What you should do:
Go to the line containing "[00:00:15.00 to 00:00:16.00]" in the records below and print it and every following line exactly, on through the line containing "[00:00:37.00 to 00:00:38.00]", then stop.

Data records:
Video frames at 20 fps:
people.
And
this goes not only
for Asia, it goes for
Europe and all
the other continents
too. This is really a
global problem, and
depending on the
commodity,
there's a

...

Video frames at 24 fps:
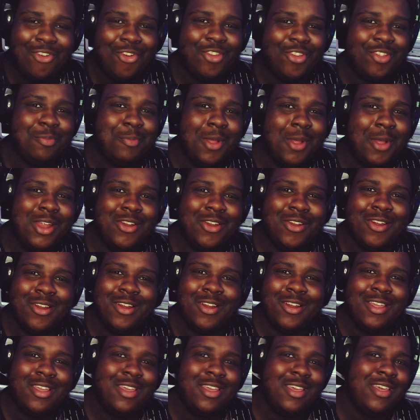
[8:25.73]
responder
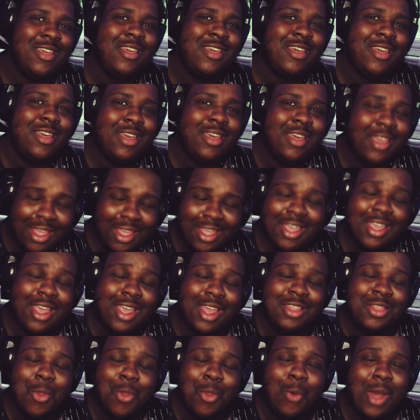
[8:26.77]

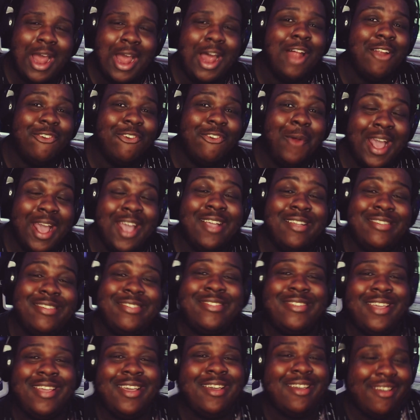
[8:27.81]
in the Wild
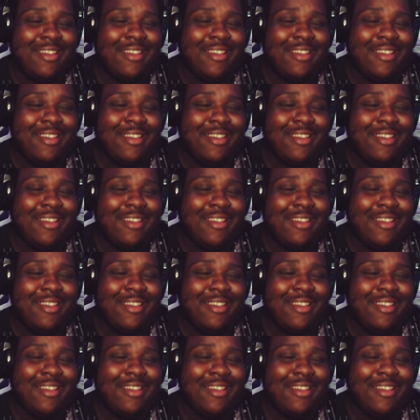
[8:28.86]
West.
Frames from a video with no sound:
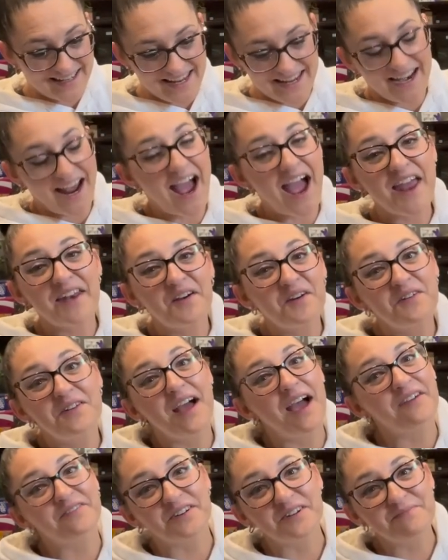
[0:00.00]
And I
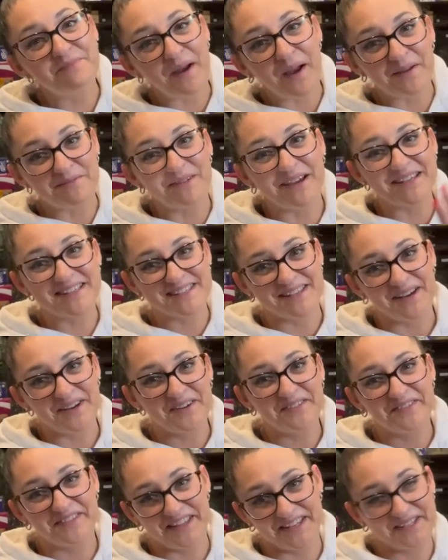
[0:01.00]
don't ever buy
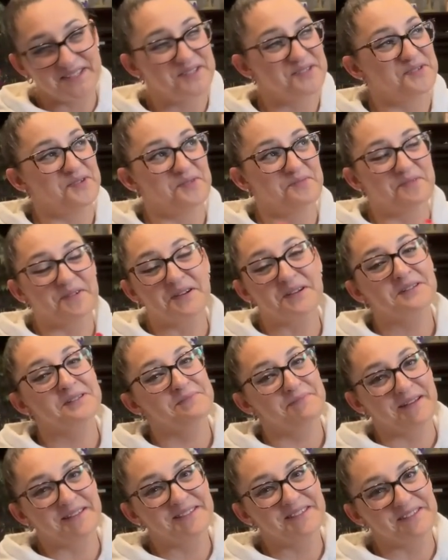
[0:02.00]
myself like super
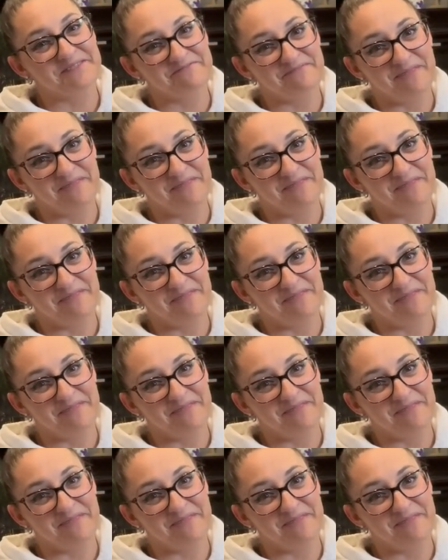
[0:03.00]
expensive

---

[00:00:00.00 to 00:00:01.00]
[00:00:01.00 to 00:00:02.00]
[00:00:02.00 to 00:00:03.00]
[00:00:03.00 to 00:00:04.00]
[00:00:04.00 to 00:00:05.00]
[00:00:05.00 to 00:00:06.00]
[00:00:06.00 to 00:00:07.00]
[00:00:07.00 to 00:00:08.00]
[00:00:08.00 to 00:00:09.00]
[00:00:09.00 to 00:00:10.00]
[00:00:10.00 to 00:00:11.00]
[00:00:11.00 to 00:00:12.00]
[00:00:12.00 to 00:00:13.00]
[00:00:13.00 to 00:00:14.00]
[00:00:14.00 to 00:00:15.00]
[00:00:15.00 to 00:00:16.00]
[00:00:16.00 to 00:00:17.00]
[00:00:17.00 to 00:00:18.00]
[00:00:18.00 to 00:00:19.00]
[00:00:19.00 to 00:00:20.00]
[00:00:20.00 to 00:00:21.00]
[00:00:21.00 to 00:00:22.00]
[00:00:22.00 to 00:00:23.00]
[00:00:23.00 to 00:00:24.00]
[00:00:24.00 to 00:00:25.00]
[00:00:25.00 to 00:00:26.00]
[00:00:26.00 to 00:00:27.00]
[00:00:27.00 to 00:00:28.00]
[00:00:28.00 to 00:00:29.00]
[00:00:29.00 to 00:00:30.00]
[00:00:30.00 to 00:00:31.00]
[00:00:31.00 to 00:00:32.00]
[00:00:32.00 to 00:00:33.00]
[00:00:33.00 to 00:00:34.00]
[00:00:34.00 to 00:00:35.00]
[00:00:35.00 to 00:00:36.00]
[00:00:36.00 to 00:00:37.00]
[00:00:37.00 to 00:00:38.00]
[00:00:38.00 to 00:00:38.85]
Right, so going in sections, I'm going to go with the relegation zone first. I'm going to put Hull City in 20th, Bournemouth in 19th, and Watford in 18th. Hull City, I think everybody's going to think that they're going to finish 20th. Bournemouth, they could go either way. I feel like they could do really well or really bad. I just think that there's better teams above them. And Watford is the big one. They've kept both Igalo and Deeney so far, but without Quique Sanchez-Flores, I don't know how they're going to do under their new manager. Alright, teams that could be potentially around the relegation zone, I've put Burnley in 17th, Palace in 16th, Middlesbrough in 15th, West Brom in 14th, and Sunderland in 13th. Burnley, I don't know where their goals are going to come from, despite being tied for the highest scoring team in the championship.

Expected answer:
[00:00:15.00 to 00:00:16.00]
[00:00:16.00 to 00:00:17.00]
[00:00:17.00 to 00:00:18.00]
[00:00:18.00 to 00:00:19.00]
[00:00:19.00 to 00:00:20.00]
[00:00:20.00 to 00:00:21.00]
[00:00:21.00 to 00:00:22.00]
[00:00:22.00 to 00:00:23.00]
[00:00:23.00 to 00:00:24.00]
[00:00:24.00 to 00:00:25.00]
[00:00:25.00 to 00:00:26.00]
[00:00:26.00 to 00:00:27.00]
[00:00:27.00 to 00:00:28.00]
[00:00:28.00 to 00:00:29.00]
[00:00:29.00 to 00:00:30.00]
[00:00:30.00 to 00:00:31.00]
[00:00:31.00 to 00:00:32.00]
[00:00:32.00 to 00:00:33.00]
[00:00:33.00 to 00:00:34.00]
[00:00:34.00 to 00:00:35.00]
[00:00:35.00 to 00:00:36.00]
[00:00:36.00 to 00:00:37.00]
[00:00:37.00 to 00:00:38.00]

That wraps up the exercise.